In December 2020 a funding application for another SMA medicine - risdiplam - was received and Medsafe is currently assessing it for marketing approval.
Fitt said clinical experts on the rare disorders and neurological subcommittees have recommended that risdiplam be funded for people with SMA type 1 – the most severe of the three types.
Risdiplam will next undertake an economic assessment, comparing funding of the treatment against all other medicines proposed for funding.

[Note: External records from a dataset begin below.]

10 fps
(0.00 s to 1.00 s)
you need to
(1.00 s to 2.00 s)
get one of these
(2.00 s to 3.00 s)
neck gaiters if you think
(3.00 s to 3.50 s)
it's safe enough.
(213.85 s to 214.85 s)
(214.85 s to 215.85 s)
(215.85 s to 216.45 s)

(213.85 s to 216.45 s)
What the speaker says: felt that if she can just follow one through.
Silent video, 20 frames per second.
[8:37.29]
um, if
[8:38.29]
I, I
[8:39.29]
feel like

Fitt said people say Pharmac only funds low-cost medicines that treat large numbers of people, but of the 3.74 million people that receive funded medicines, in 2020, 84 per cent of the budget was spend on 10 per cent of people on "expensive" medicines that treat conditions such as cancer, hepatitis C and autoimmune conditions.
"Often, when talking about an unfunded medicine, people assume that Pharmac has decided not to fund it.

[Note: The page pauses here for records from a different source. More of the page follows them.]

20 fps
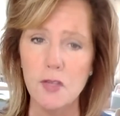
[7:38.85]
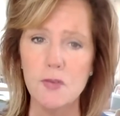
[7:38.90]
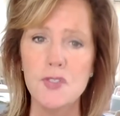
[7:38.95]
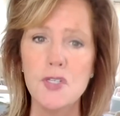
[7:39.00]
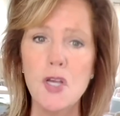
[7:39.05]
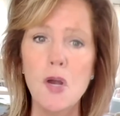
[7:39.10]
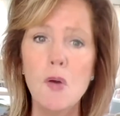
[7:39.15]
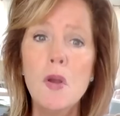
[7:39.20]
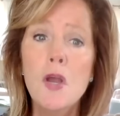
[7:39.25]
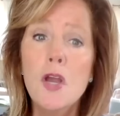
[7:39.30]

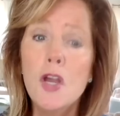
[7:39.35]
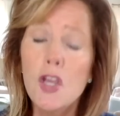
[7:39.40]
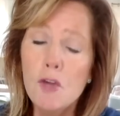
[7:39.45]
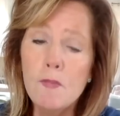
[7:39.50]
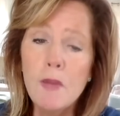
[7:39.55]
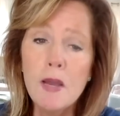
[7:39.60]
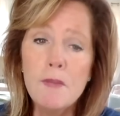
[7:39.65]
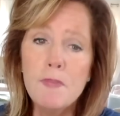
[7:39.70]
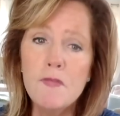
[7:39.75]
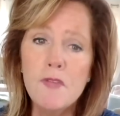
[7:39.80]
So you
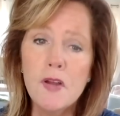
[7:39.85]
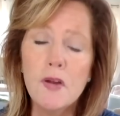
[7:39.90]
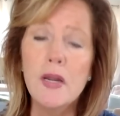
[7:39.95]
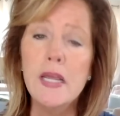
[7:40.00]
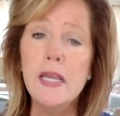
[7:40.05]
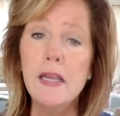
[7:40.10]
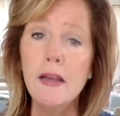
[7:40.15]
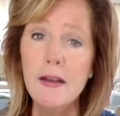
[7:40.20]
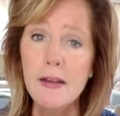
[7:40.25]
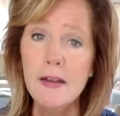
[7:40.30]
might be very
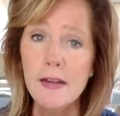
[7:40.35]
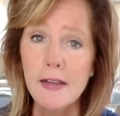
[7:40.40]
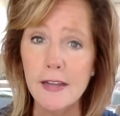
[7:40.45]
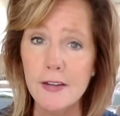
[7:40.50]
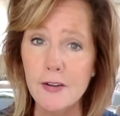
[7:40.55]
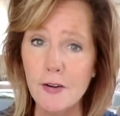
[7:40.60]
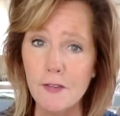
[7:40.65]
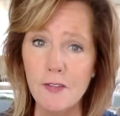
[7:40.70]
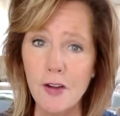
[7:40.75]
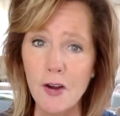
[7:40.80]
young and
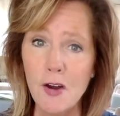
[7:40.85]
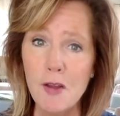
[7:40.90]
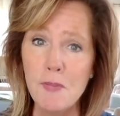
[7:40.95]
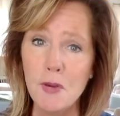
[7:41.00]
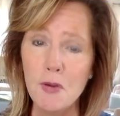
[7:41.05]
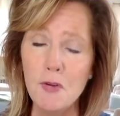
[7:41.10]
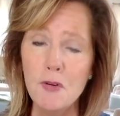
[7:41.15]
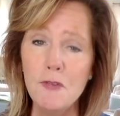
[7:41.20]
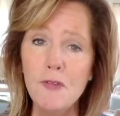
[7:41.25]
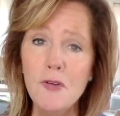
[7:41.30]
you're very
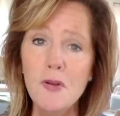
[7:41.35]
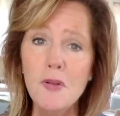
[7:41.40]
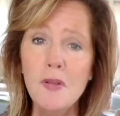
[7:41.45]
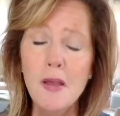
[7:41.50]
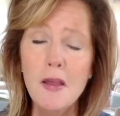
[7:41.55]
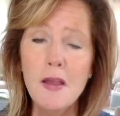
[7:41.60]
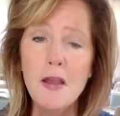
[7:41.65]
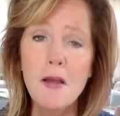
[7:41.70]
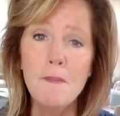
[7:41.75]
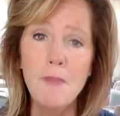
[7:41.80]
beautiful,
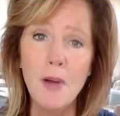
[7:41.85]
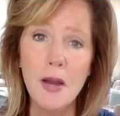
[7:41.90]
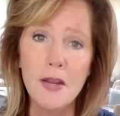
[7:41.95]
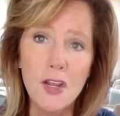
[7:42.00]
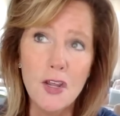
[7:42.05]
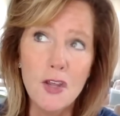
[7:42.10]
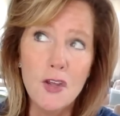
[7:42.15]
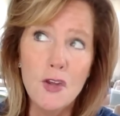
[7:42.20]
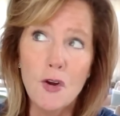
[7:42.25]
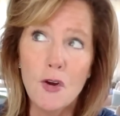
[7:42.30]
but
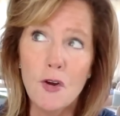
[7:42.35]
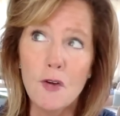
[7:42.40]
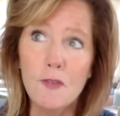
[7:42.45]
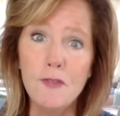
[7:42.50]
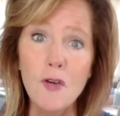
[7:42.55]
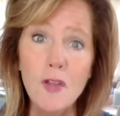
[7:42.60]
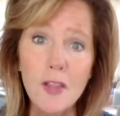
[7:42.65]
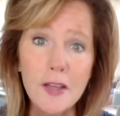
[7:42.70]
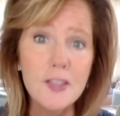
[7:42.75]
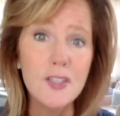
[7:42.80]
you're
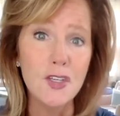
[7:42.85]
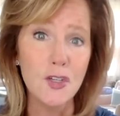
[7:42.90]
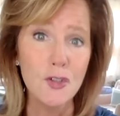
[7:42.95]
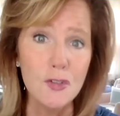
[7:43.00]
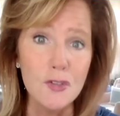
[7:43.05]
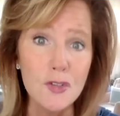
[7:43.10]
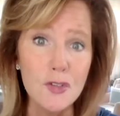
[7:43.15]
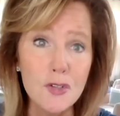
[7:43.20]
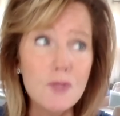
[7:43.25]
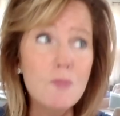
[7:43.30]
full. Ex-
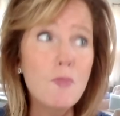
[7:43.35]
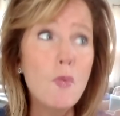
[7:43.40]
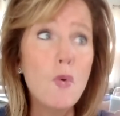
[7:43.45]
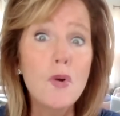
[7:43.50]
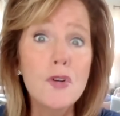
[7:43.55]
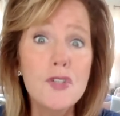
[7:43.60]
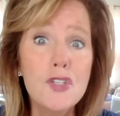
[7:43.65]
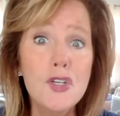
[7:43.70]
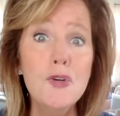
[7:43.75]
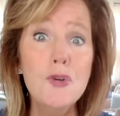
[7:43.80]
you're, there's
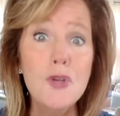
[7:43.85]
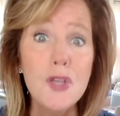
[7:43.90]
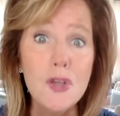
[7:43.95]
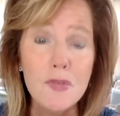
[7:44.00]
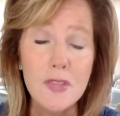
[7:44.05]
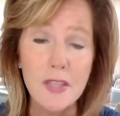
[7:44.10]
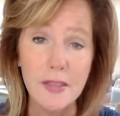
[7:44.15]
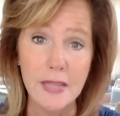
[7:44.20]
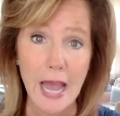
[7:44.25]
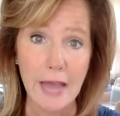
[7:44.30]
more to you
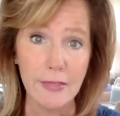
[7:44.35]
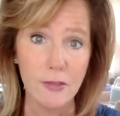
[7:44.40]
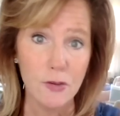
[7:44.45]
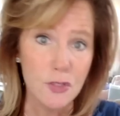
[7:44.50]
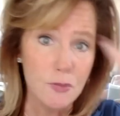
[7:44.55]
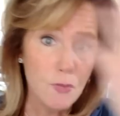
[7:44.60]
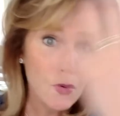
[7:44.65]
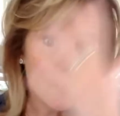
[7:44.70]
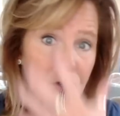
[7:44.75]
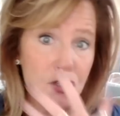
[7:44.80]
than that.
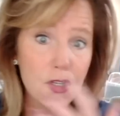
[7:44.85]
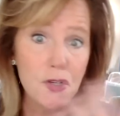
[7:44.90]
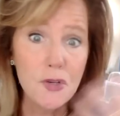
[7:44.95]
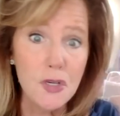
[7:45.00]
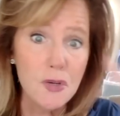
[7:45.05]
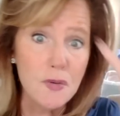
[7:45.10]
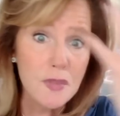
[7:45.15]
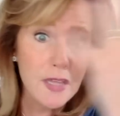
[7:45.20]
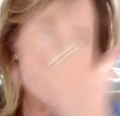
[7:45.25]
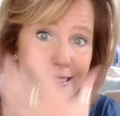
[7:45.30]
There's more to
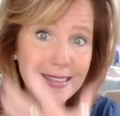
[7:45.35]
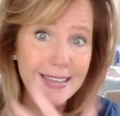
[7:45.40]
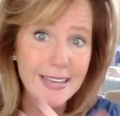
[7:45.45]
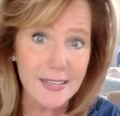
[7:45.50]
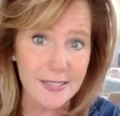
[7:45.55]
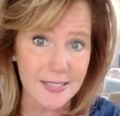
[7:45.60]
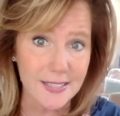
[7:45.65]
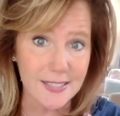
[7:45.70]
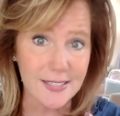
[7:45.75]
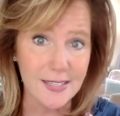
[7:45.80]
you than
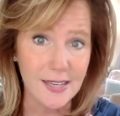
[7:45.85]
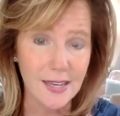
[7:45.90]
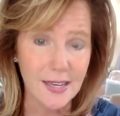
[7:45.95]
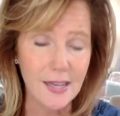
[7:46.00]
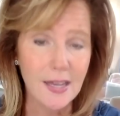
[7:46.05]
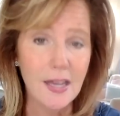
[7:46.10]
this.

"But that's not true; most of the time what is happening is that Pharmac is focusing its attention (and available funding) on other new medicines.
"We'll always have medicines that we'd want to fund when and if we have more money available.
"We understand and appreciate that SMA has a significant and distressing impact on those who have it and their whānau."
Health Minister Andrew Little said the $400-million a year figure was based on the international price of drugs, not what Pharmac would negotiate.
"Labour made a commitment at the last election to increasing Pharmac's funding by $200m over four years. We are doing that.
"When we came into Government, Pharmac's budget was barely keeping up with inflation. Since then we've increased it by 25-percent, to more than a $1 billion a year – the highest it's ever been. That's a real increase that's making medicines affordable.
"Pharmac's job is to make the best procurement decisions within its budget and this is by no means an easy task. It negotiates with pharmaceutical companies to make sure we have the widest possible range of treatments for New Zealanders, and it is constantly striving to ensure that the way it spends this budget provides the maximum support to the maximum number of New Zealanders."